In December 1914, the bank had its head office in Brisbane with branches throughout Queensland at Allora, Aramac, Ayr, Barcaldine, Beaudesert, Biggenden, Blackall, Boonah, Bundaberg, Burketown, Cairns (with a receiving office at Gordonvale), Charleville, Charters Towers, Childers (with a receiving office at Cordalba), Clifton, Cloncurry, Cooktown, Crows Nest, Cunnamulla, Dalby (with receiving offices at Bell and Tara), Esk, Forest Hill, Fortitude Valley, Gatton (with receiving office at Grantham), Gladstone, Goombungee, Goondiwindi, Greenmount, Gympie, Halifax, Herberton, Hughenden, Ingham, Innsifail, Ipswich, Invinebank, Jandowae, Kandanga, Killarney, Kingaroy, Laidley, Longreach, Mackay, Marburg, Mareeba, Maryborough, Millmerran, Mitchell (with receiving office at Mungallala), Mount Morgan, Murgon, Muttaburra, Nobby, Normanton, Oakey (with receiving offices at Jondaryan and Kingsthorpe), Pittsworth, Port Douglas, Ravenswood, Richmond, Rockhampton, Roma, Rosewood, Sarina, South Brisbane, Southbrook, St George, Tambo, Tannymorel, Thursday Island, Tingoora, Toogoolawah, Toowoomba, Townsville, Wahoon, Warra (with a receiving office at Brigalow), Warwick, Winton, Wondai, Wooroolin (with a receiving office at Memerambi), Yangan and Yarraman. It also had branches in London, Melbourne and Sydney and a network of agents in other countries.

The first general manager was Edward Robert Drury 1872–1896, succeeded by Walter Vardon Ralston 1898–1920.

In 1948, the bank was taken over by the National Bank of Australasia.

== Legacy ==
The bank constructed many substantial and ornate buildings as branches throughout Queensland.

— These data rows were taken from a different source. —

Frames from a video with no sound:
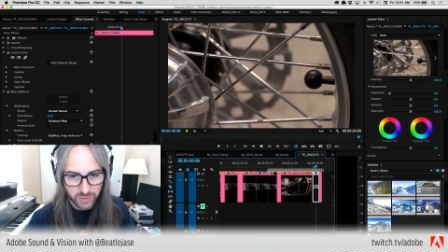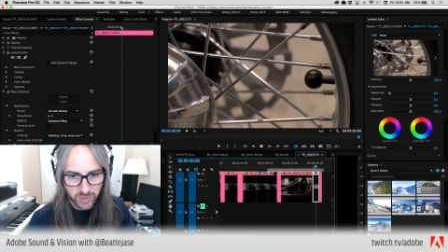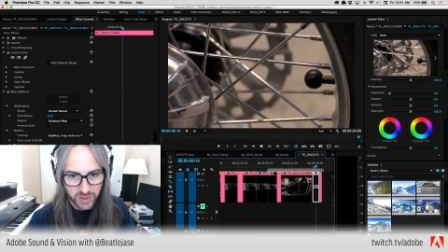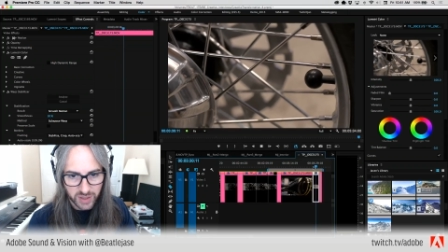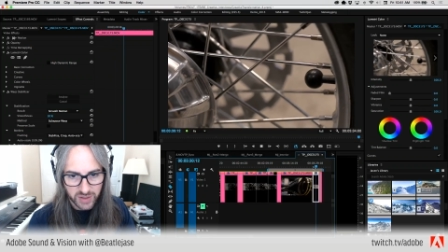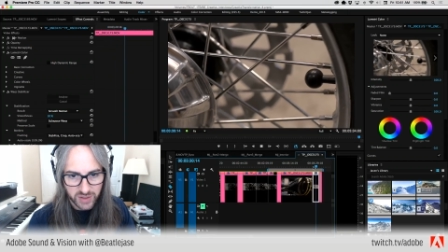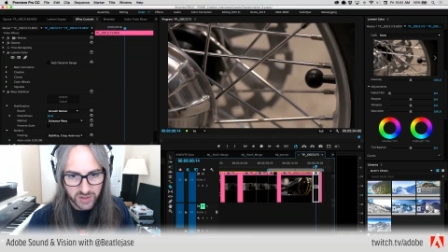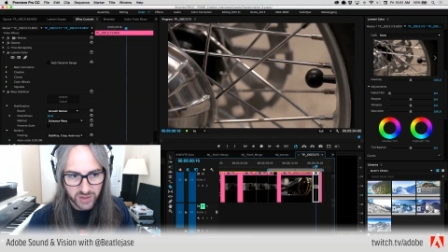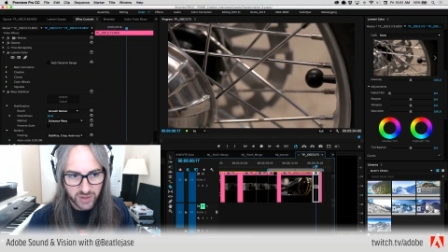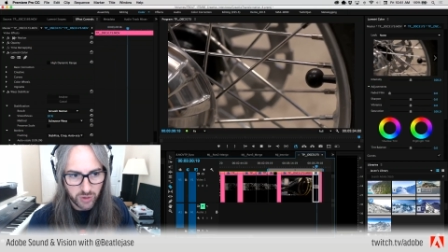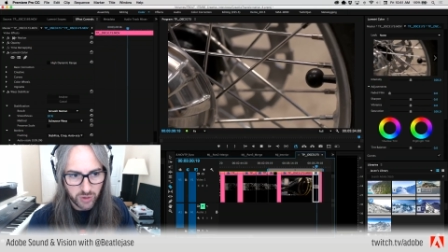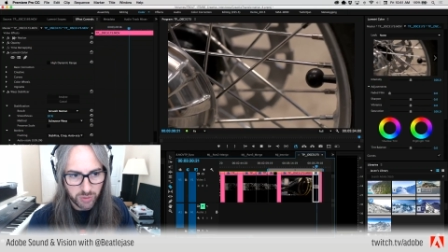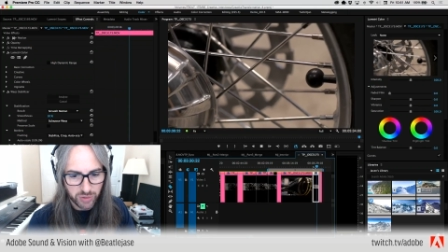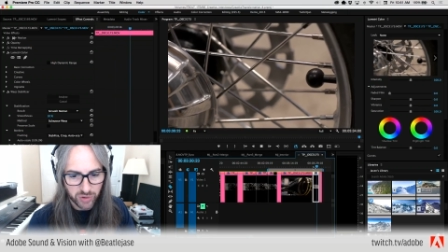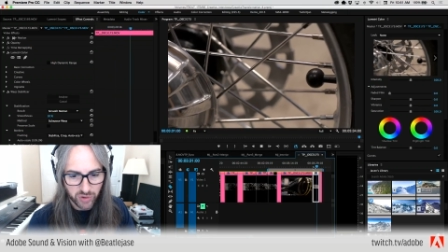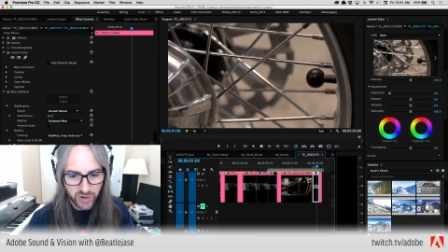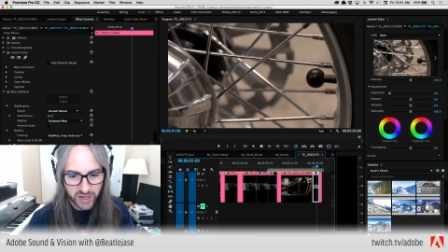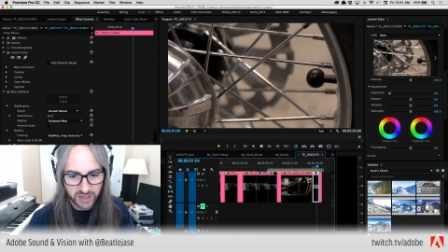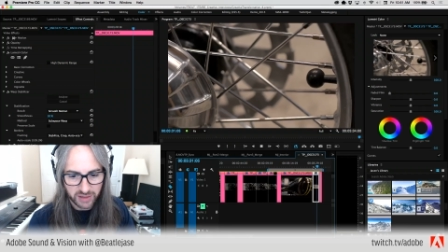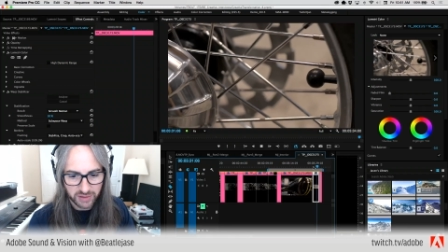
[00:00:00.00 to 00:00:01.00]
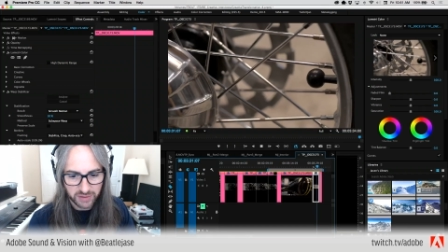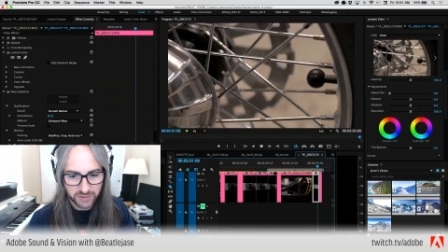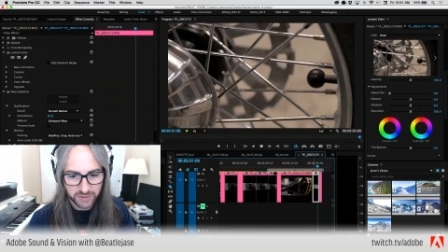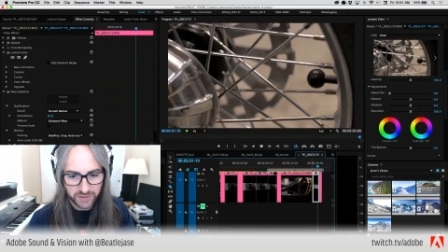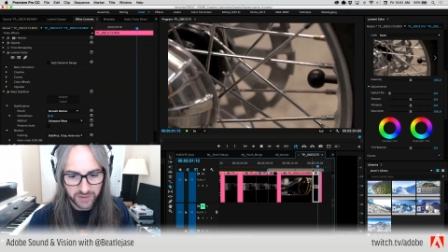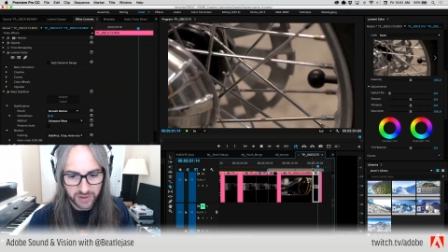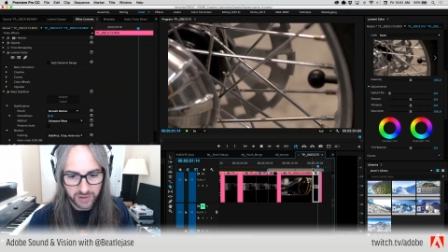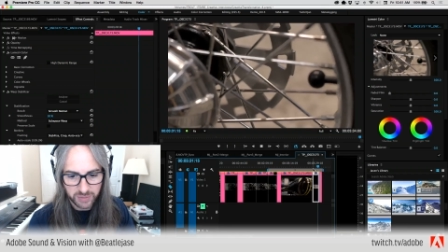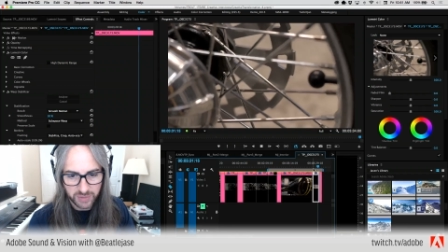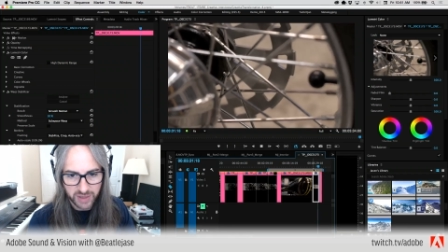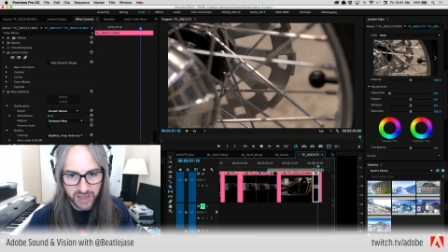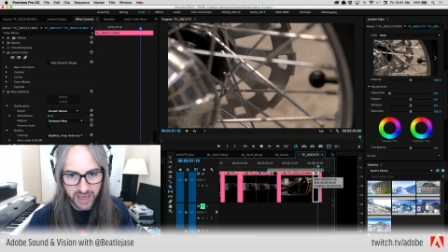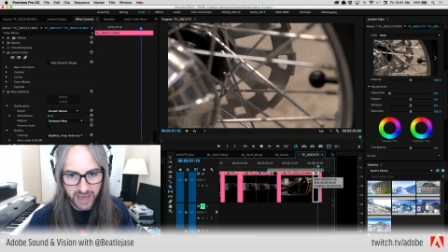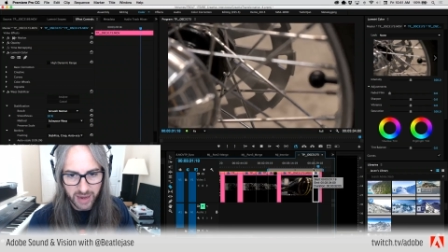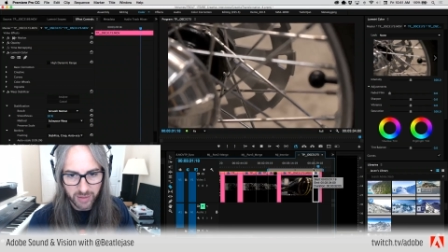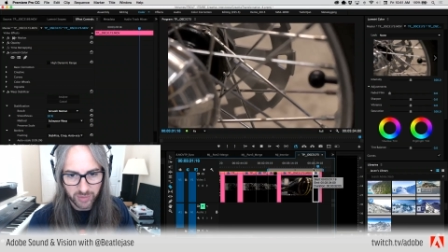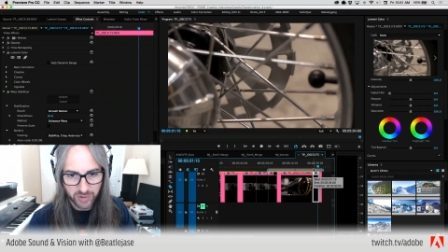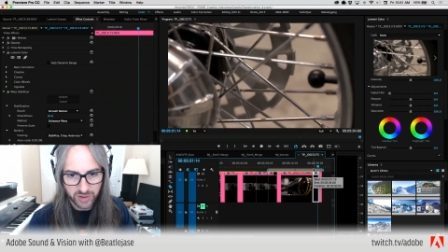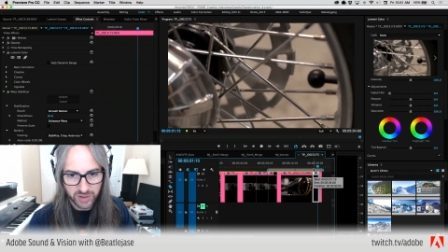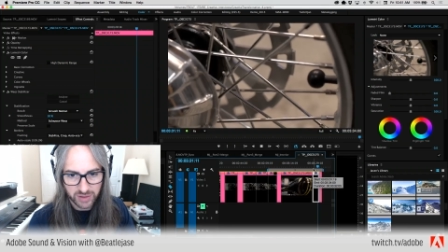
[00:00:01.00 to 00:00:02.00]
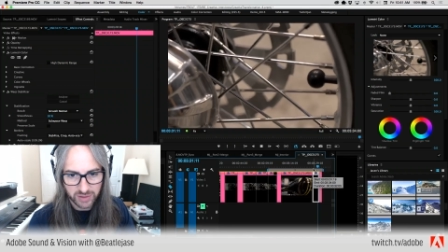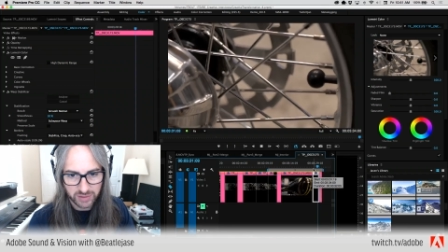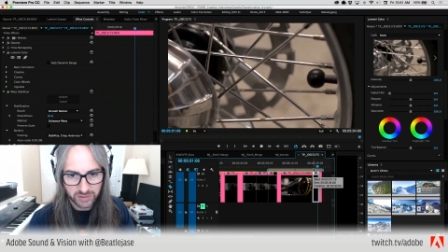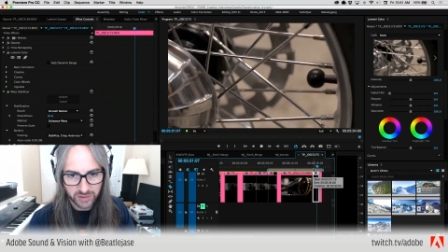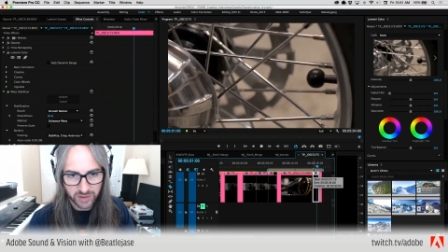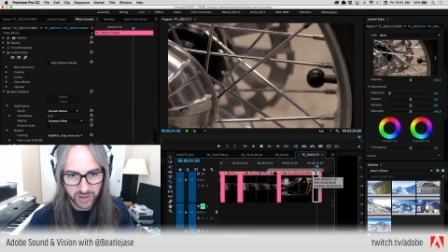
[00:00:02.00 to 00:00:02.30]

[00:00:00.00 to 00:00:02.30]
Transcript: with a Super 8 film camera,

A number of extant buildings are heritage-listed, including:
- Queensland National Bank, Brisbane CBD (head office)
- Queensland National Bank, Charleville
- Queensland National Bank, Charters Towers
- Queensland National Bank, Childers
- Queensland National Bank, Cooktown
- Queensland National Bank, Forest Hill
- Queensland National Bank, Gympie
- Queensland National Bank, Ipswich
- Queensland National Bank, Irvinebank
- Queensland National Bank, Mackay
- Queensland National Bank, Maryborough
- Queensland National Bank, Rockhampton
- Queensland National Bank, South Brisbane
- Queensland National Bank, Townsville.
The locality of Qunaba takes its name from the Qunaba sugar mill, being in turn coined from the bank's name (QUeensland NAtional BAnk).

Queensland National Bank was inducted into the Queensland Business Leaders Hall of Fame in 2011, for their significant contribution to Queensland's early economic development.